-374 T/A RAGE polymorphism is associated with chronic kidney disease progression in subjects affected by nephrocardiovascular disease

Abstract

Background: Chronic kidney disease (CKD) patients present elevated advanced glycation end products (AGEs) blood levels. AGEs promote inflammation through binding to their receptor (RAGE), located on the membrane of mesangial cells, endothelial cells and macrophages. Several genetic polymorphisms influence RAGE transcription, expression and activity, including the substitution of a thymine with an adenine (T/A) in the position -374 of the gene promoter of RAGE. Our study investigates the role of -374 T/A RAGE polymorphism in CKD progression in subjects affected by nephrocardiovascular disease.

Methods: 174 patients (119 males (68.4%) mean age 67.2±0.88 years; 55 females (31.6%): mean age 65.4±1.50 years) affected by mild to moderate nephrocardiovascular CKD were studied. Each subject was prospectively followed for 84 months, every 6-9 months. The primary endpoint of the study was a rise of serum creatinine concentrations above 50% of basal values or end stage renal disease.
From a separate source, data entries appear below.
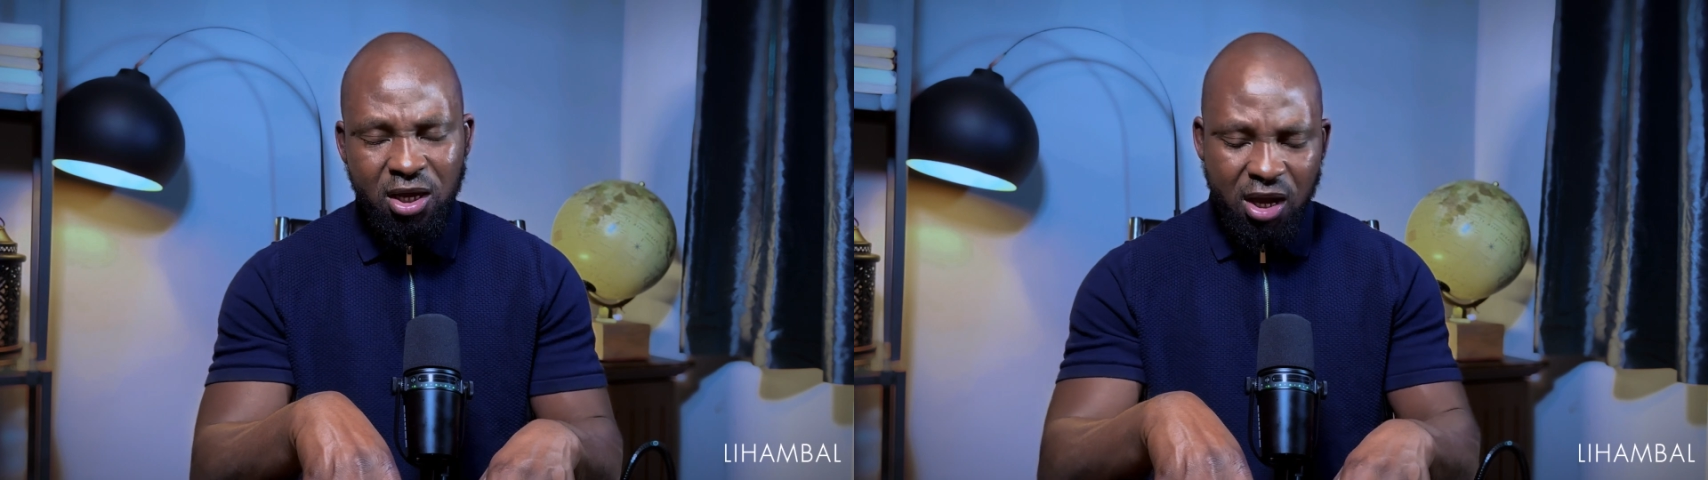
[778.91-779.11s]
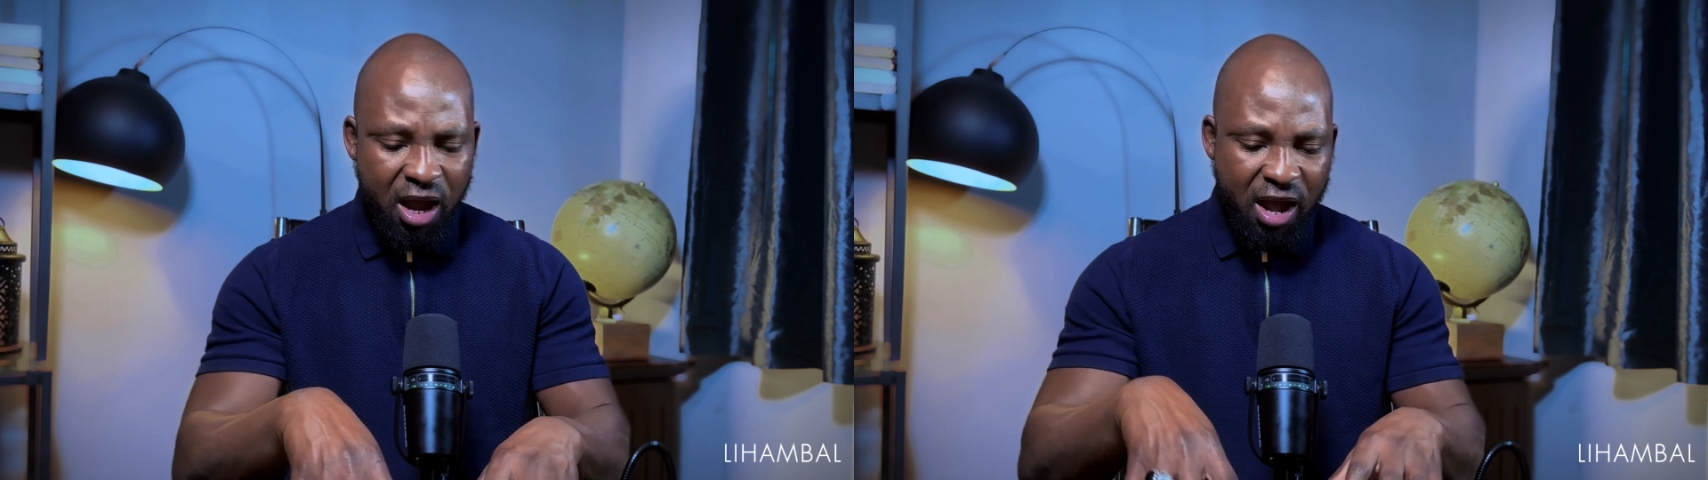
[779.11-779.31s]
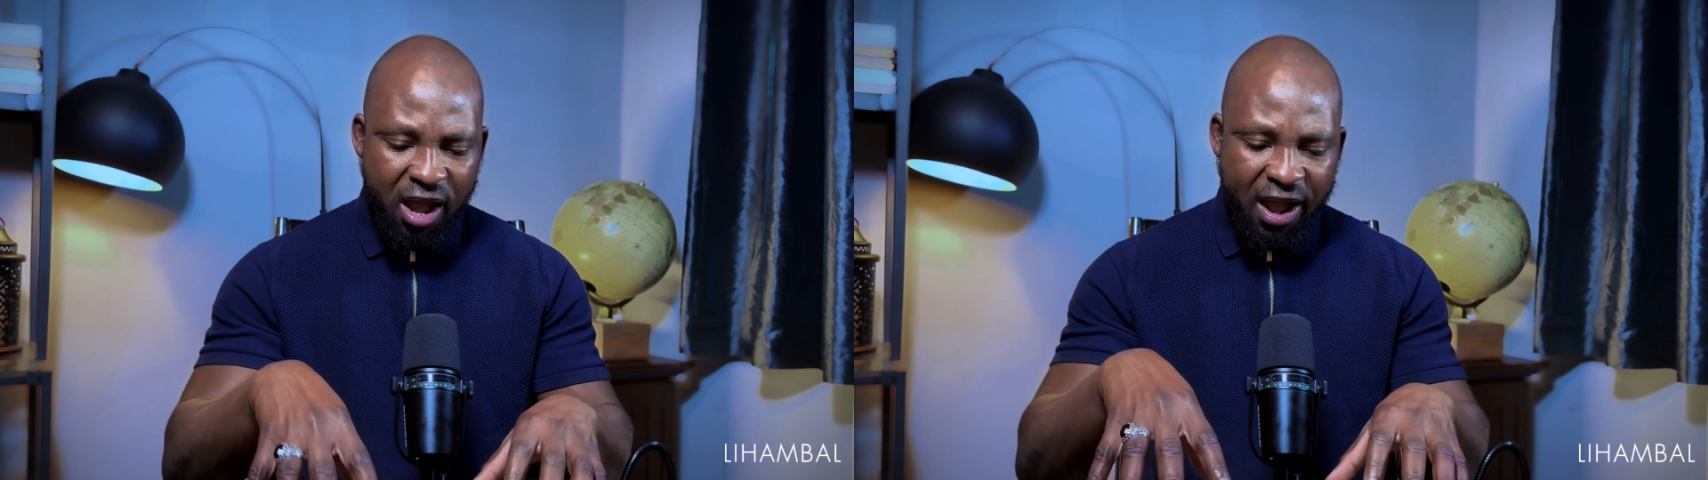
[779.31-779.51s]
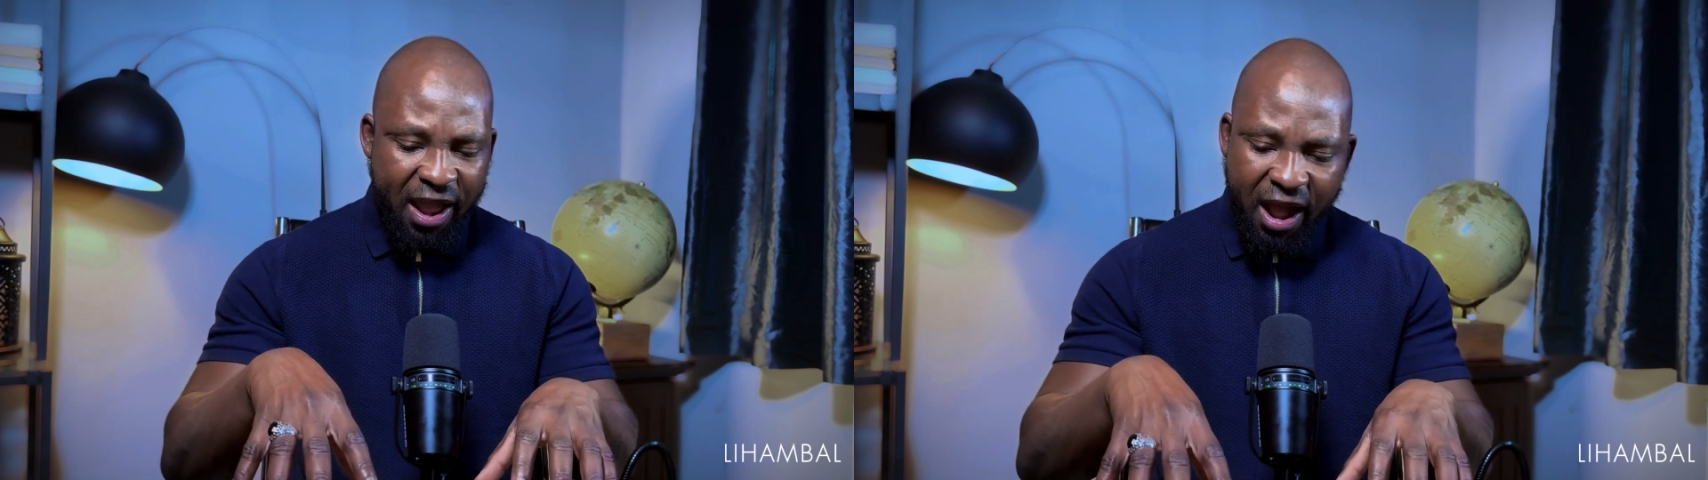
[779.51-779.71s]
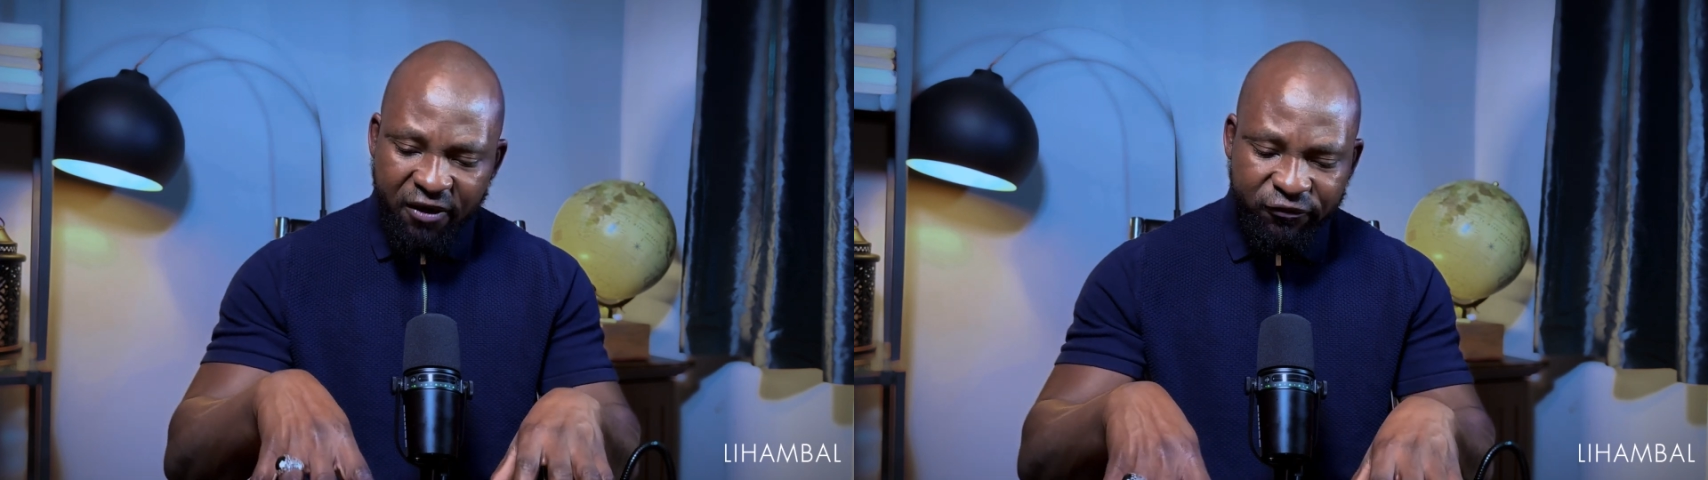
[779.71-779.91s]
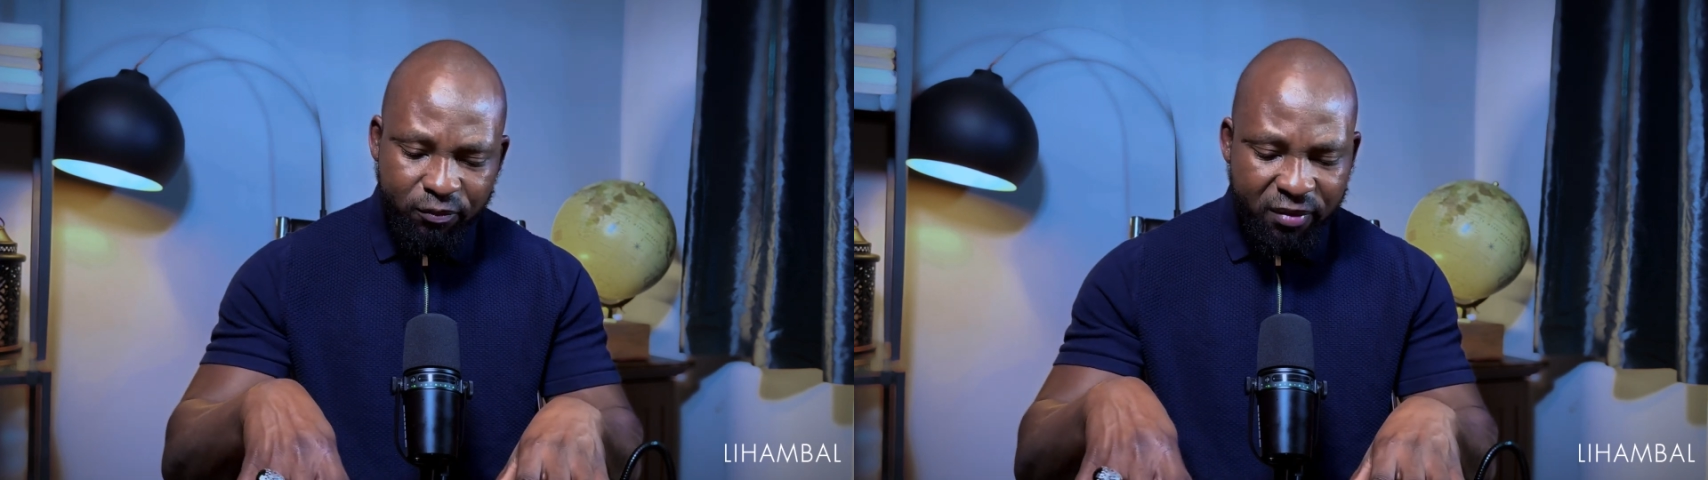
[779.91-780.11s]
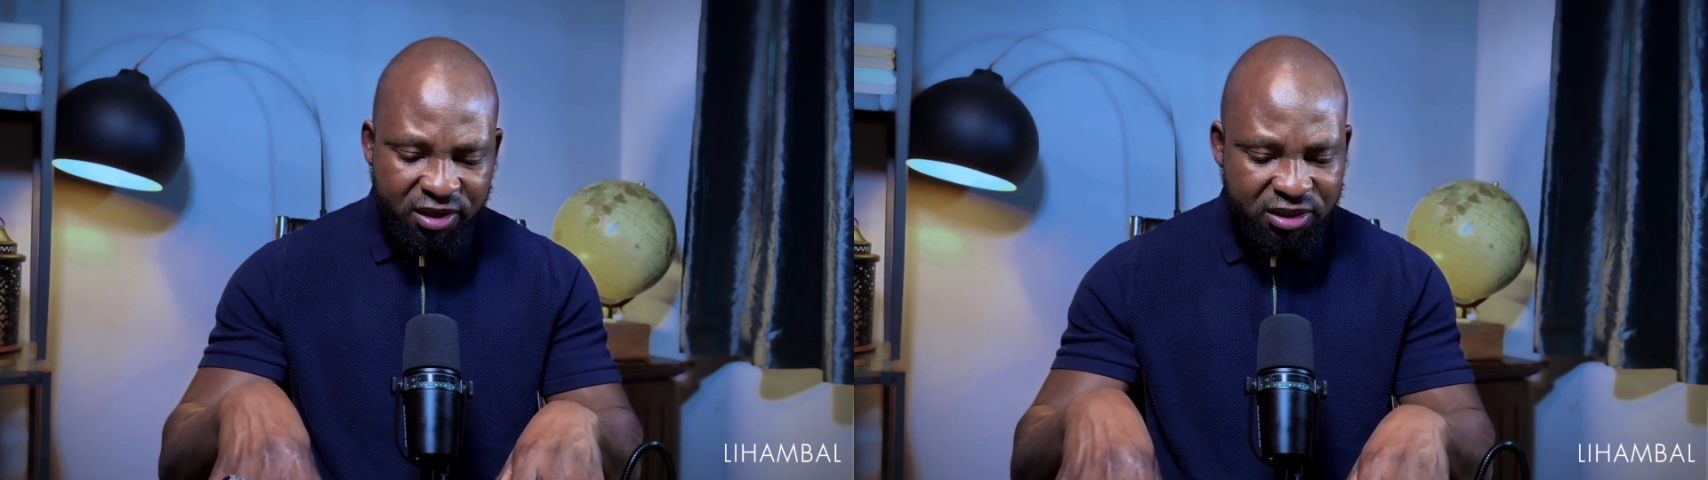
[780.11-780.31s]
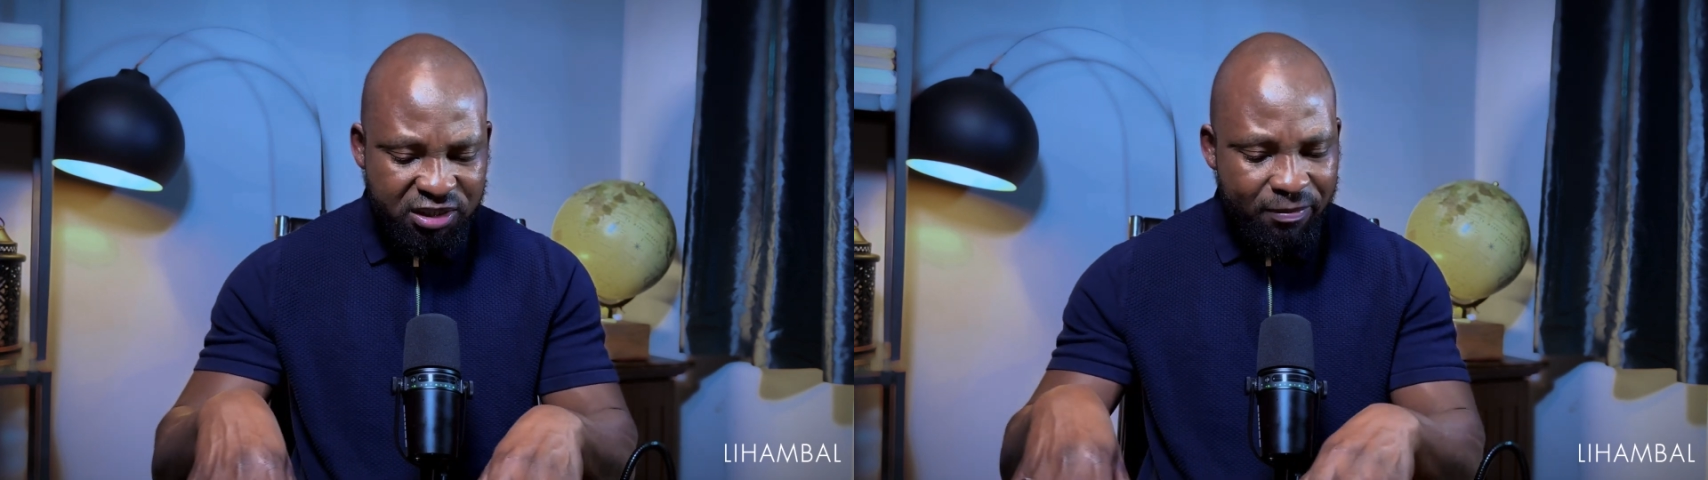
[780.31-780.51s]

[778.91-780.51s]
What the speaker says: I have to monitor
Results: Carriers of the A/A and T/A genotype presented higher plasma levels of interleukin 6 (A/A 29.5±15.83; T/A 30.0±7.89, vs T/T 12.3±5.04 p = 0.01 for both) and Macrophages chemoattractant protein 1 (A/A 347.1±39.87; T/A 411.8±48.41, vs T/T 293.5±36.20, p = 0.04 for both) than T/T subjects. Carriers of the A allele presented a faster CKD progression than wild type patients (Log-Rank test: Chi square = 6.84, p = 0,03). Cox regression showed that -374 T/A RAGE polymorphism (p = 0.037), albuminuria (p = 0.01) and LDL cholesterol (p = 0.038) were directly associated with CKD progression. HDL cholesterol (p = 0.022) and BMI (p = 0.04) were inversely related to it. No relationship was found between circulating RAGE and renal function decline.

Conclusions: -374 T/A RAGE polymorphism could be associated with CKD progression and inflammation. Further studies should confirm this finding and address whether inhibiting RAGE downstream signalling would be beneficial for CKD progression.

Figure 1. Renal survival of patients carrying –374 T/T and the A allele.

The figure shows that the subjects carrying the A allele present a faster decline of renal function than wild type patients. The main endpoint of the analysis was an increase of serum creatinine over 50% or the beginning of chronic dialysis. The figure shows a total of 40 events: 6 in T/T subjects, 34 in subjects carrying the A allele.

Figure 2. Renal survival of wild-type, heterozygous and homozygous patients for the A allele.

The figure shows that T/A and A/A subjects present a faster decline of renal function than T/T patients. The main end point of the analysis was an increase of serum creatinine over 50% or the beginning of chronic dialysis. Figure shows a total of 40 events: 6 in T/T subjects, 26 in T/A subjects and 8 in A/A subjects.